The standard adult dose of PHOXILLUM B22K 4/0 IN PLASTIC CONTAINER is: Intravenous infusion of 4 mmol/kg potassium phosphate per 24 hours, administered at a rate not exceeding 10 mmol/hour as part of total parenteral nutrition; typical adult dose: 30-40 mmol potassium phosphate per day.. The standard adult dose of PHYSIOSOL PH 7.4 IN PLASTIC CONTAINER is: Intravenous infusion, rate adjusted based on clinical status and electrolyte needs; typical adult dose is 500-1000 m L over 1-2 hours.. Dosing should always be individualized based on indication, renal and hepatic function, age, and other patient factors.

4. Can you take PHOXILLUM B22K 4/0 IN PLASTIC CONTAINER and PHYSIOSOL PH 7.4 IN PLASTIC CONTAINER together?

No direct drug-drug interaction has been formally documented between PHOXILLUM B22K 4/0 IN PLASTIC CONTAINER and PHYSIOSOL PH 7.4 IN PLASTIC CONTAINER in current clinical databases. However, individual patient risk factors including other medications, organ function, and comorbidities should always be evaluated by a qualified healthcare provider.

5. Are PHOXILLUM B22K 4/0 IN PLASTIC CONTAINER and PHYSIOSOL PH 7.4 IN PLASTIC CONTAINER safe during pregnancy?

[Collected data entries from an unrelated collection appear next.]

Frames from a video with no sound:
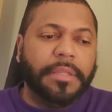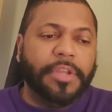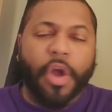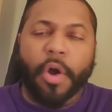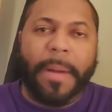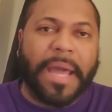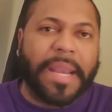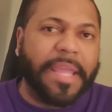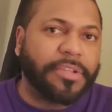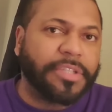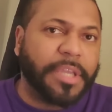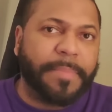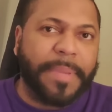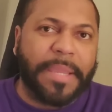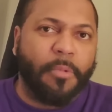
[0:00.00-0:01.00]
nobody else
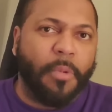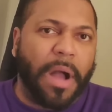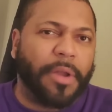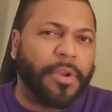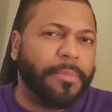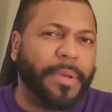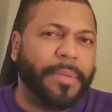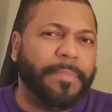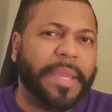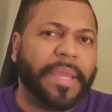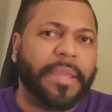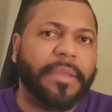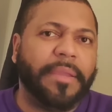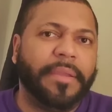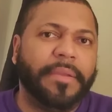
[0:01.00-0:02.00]
can beat Wilder but
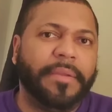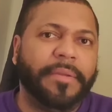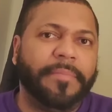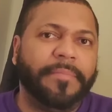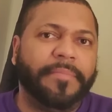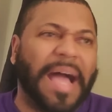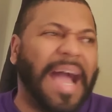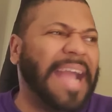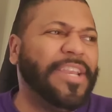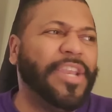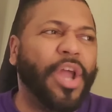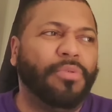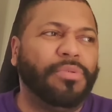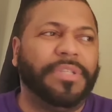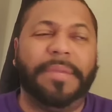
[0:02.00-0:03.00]
me. I
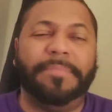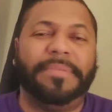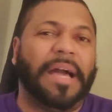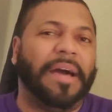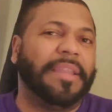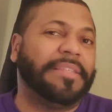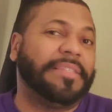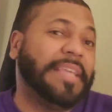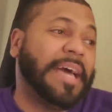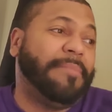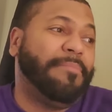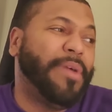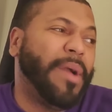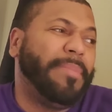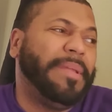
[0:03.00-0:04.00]
know deep down
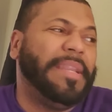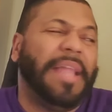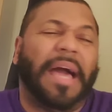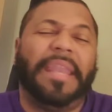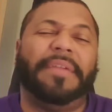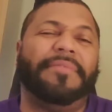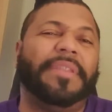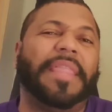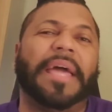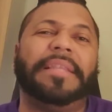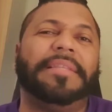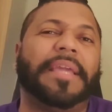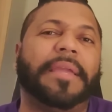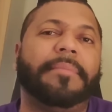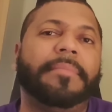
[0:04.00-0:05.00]
inside, probably not even
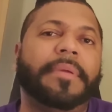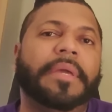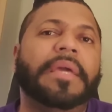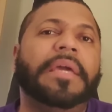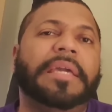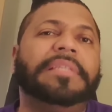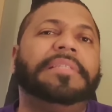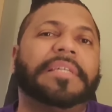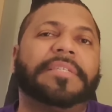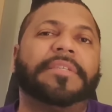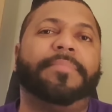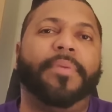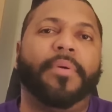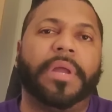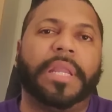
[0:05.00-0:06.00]
that deep, he's
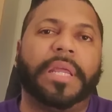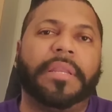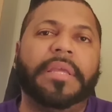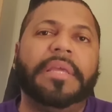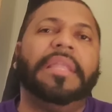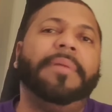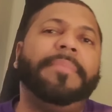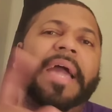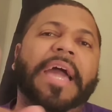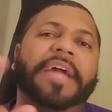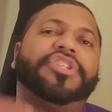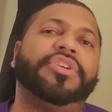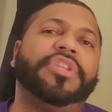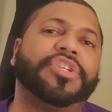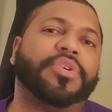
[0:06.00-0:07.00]
disappointed. Let me
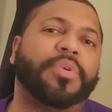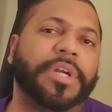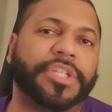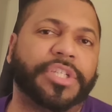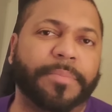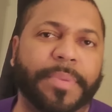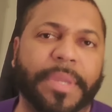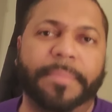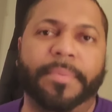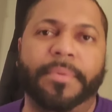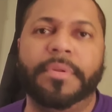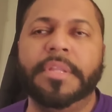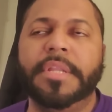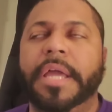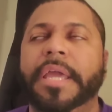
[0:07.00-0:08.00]
ask you this question,
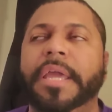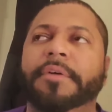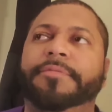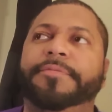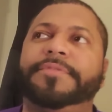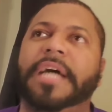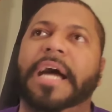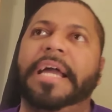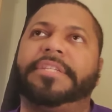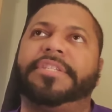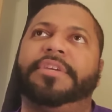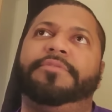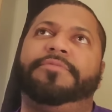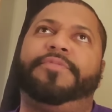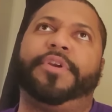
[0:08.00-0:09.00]
people. If
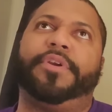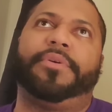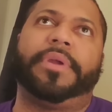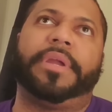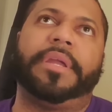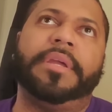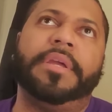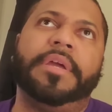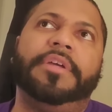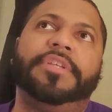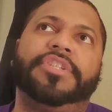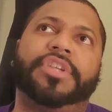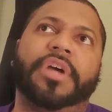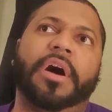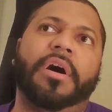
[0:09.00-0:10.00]
Tyson Fury
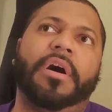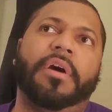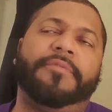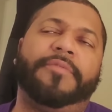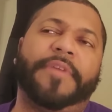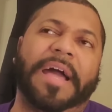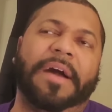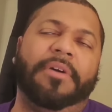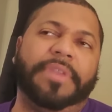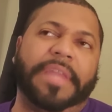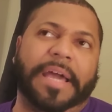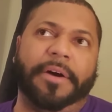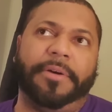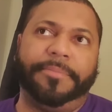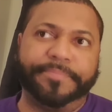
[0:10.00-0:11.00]
found
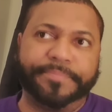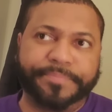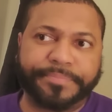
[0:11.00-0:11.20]
out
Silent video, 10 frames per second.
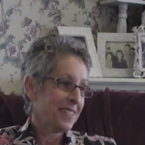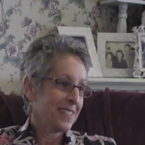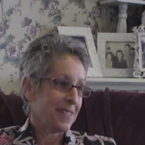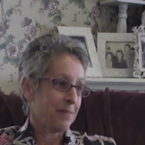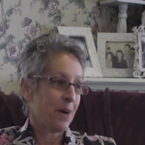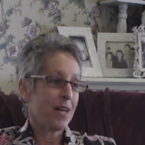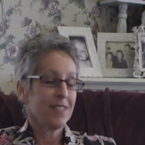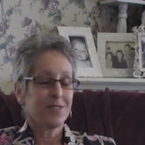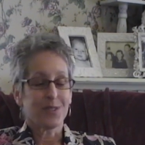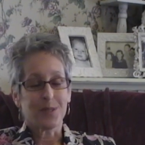in my
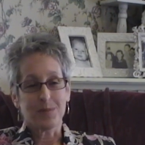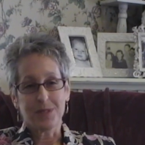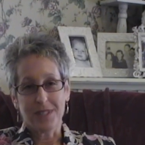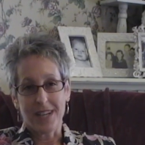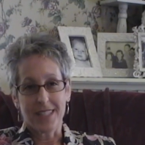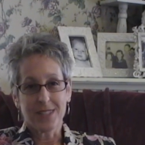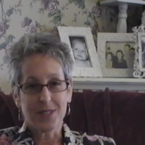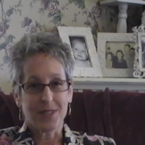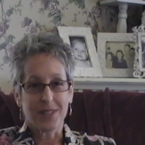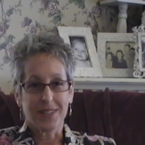circumstance,
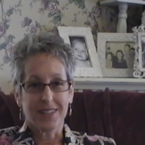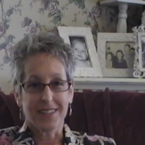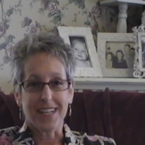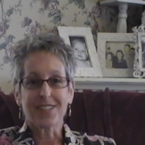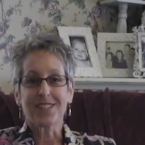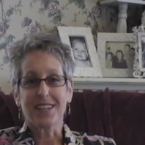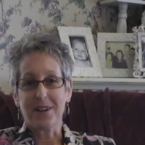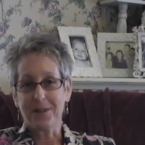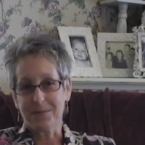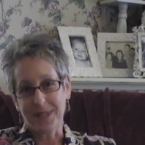that
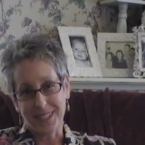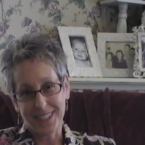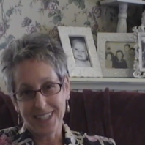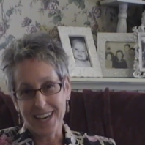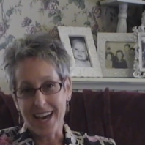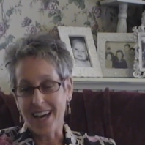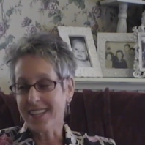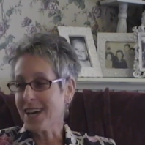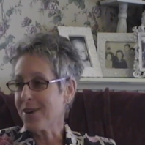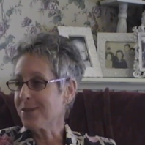scared me, and
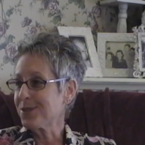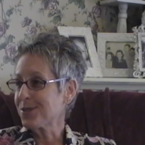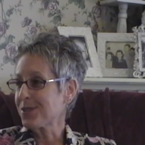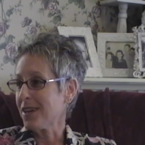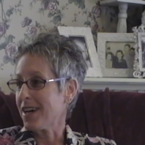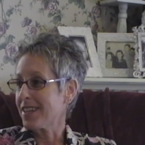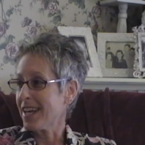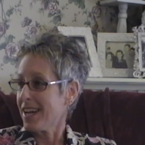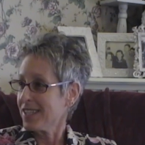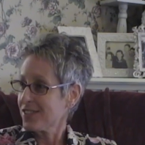that was
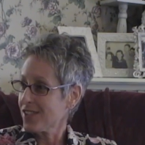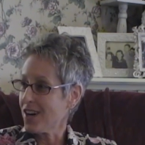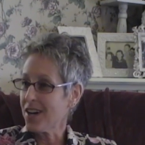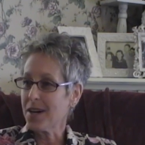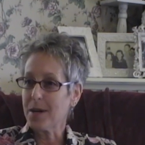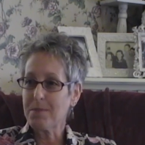that I saw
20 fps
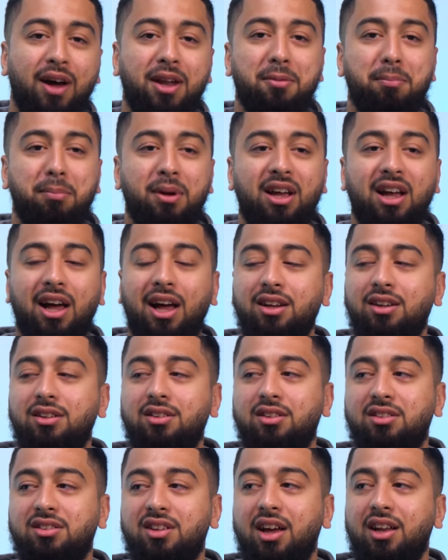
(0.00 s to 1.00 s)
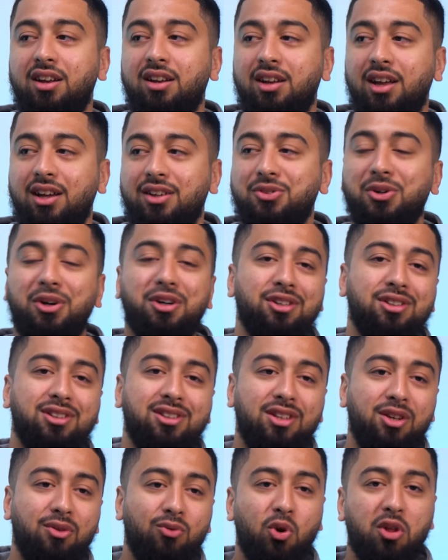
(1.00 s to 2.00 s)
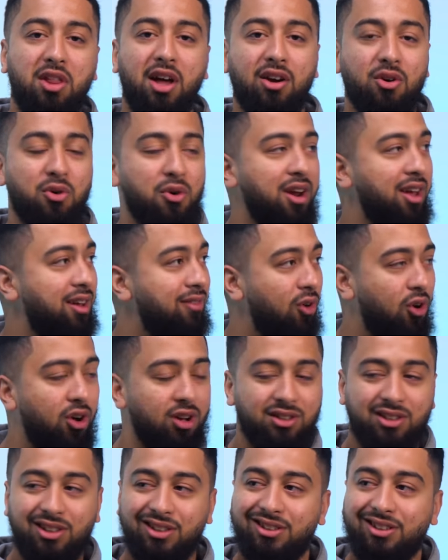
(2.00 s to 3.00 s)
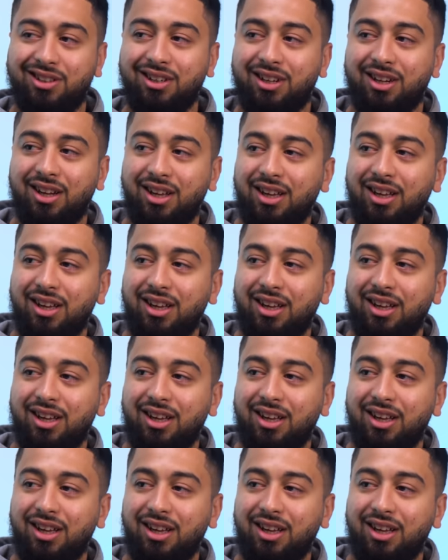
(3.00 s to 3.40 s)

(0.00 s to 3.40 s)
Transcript: had a big hand in designing that, so I can see you've got that creative, artistic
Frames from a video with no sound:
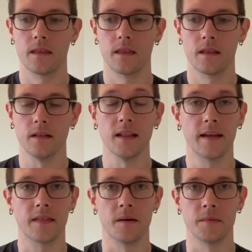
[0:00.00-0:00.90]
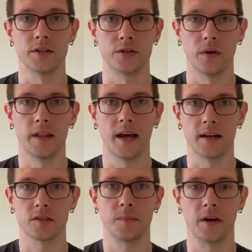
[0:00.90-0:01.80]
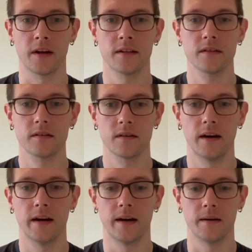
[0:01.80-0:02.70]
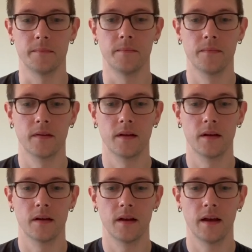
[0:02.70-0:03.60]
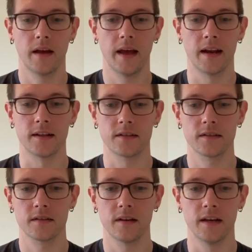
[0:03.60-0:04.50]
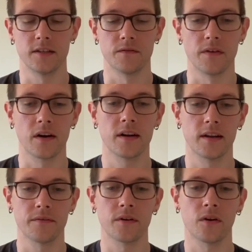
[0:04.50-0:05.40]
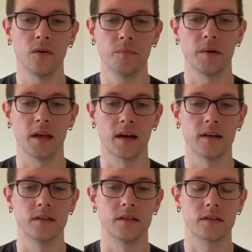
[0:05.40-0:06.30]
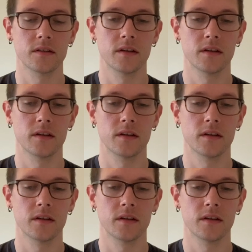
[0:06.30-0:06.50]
let them enjoy that experience. And it's very difficult because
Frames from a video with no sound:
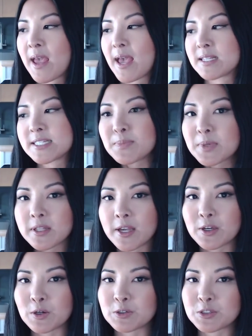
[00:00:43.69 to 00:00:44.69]
And typically
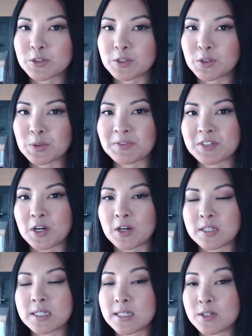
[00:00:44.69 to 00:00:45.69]
I go to the Louis
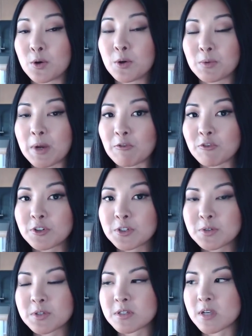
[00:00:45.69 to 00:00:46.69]
Vuitton in Holt
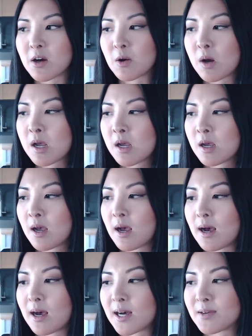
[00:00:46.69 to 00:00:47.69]
Renfrew, so
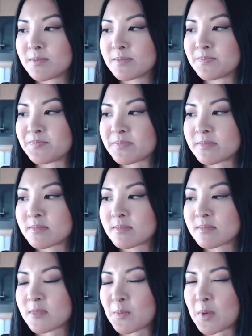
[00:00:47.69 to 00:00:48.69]
I'm
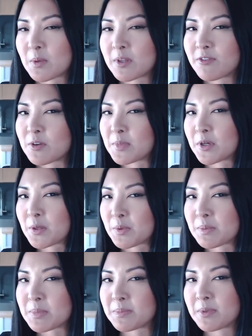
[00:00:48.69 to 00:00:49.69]
not really familiar
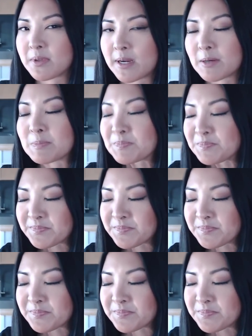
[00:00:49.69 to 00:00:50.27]
with the people there.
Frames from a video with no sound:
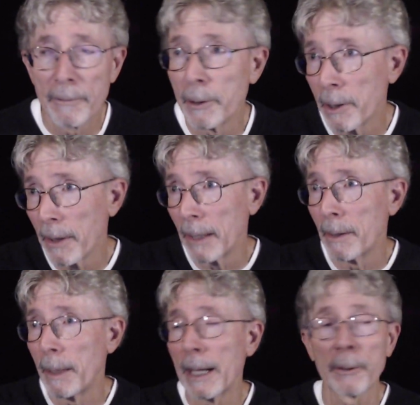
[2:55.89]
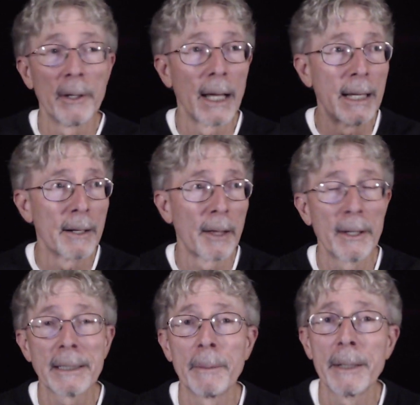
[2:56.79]
If you hear that in the background, I
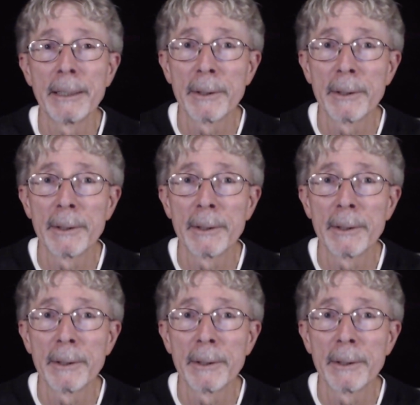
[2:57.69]
think somebody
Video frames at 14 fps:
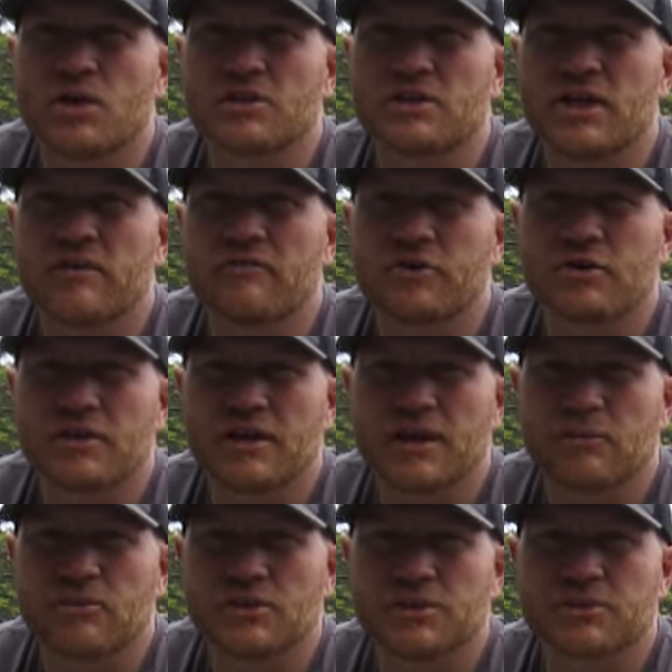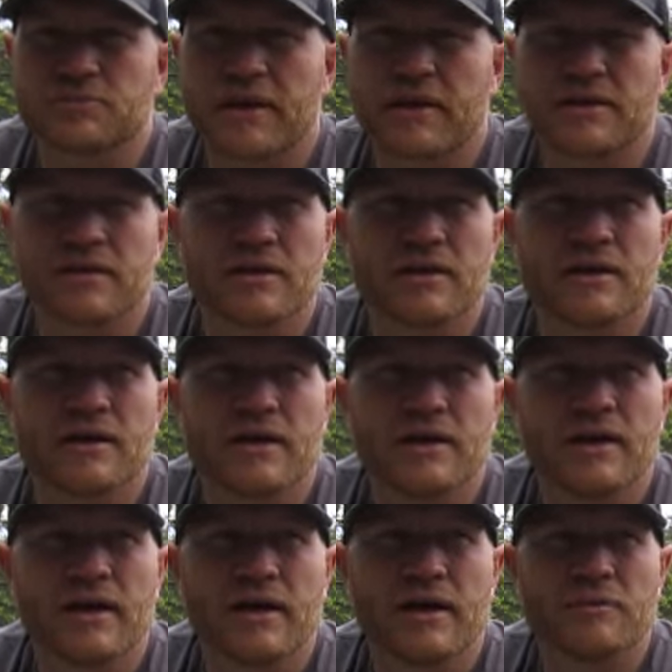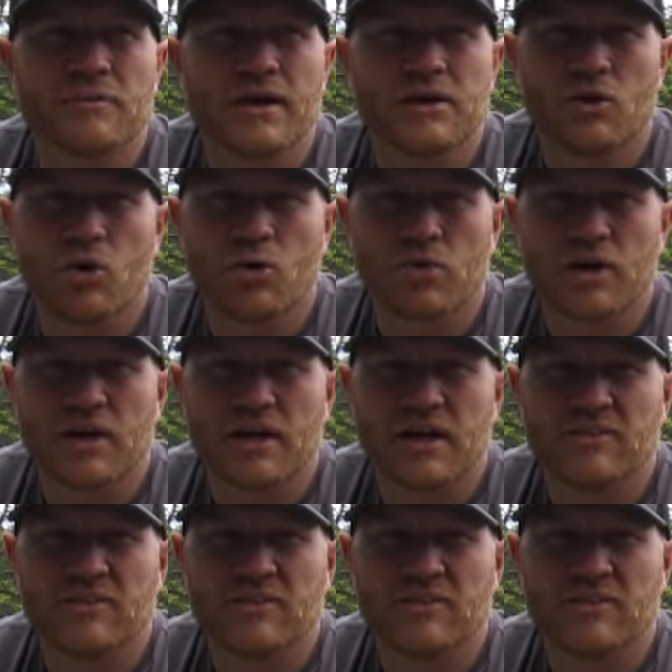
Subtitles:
was heavier than I was expecting, and it made the whole gun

The maternal-fetal safety profiles differ. PHOXILLUM B22K 4/0 IN PLASTIC CONTAINER is classified as Category C. No well-controlled studies in pregnant women. Animal reproduction studies not conducted. Potassium phosphate is essential for fetal development; however, hyperphosphatemia or elect. PHYSIOSOL PH 7.4 IN PLASTIC CONTAINER is classified as Category C. Physiosol pH 7.4 (balanced electrolyte solution) is considered low risk for teratogenicity. There are no known fetal risks associated with its use in any trimester, as it is a phys. Always consult a maternal-fetal medicine specialist before taking either drug during pregnancy or lactation.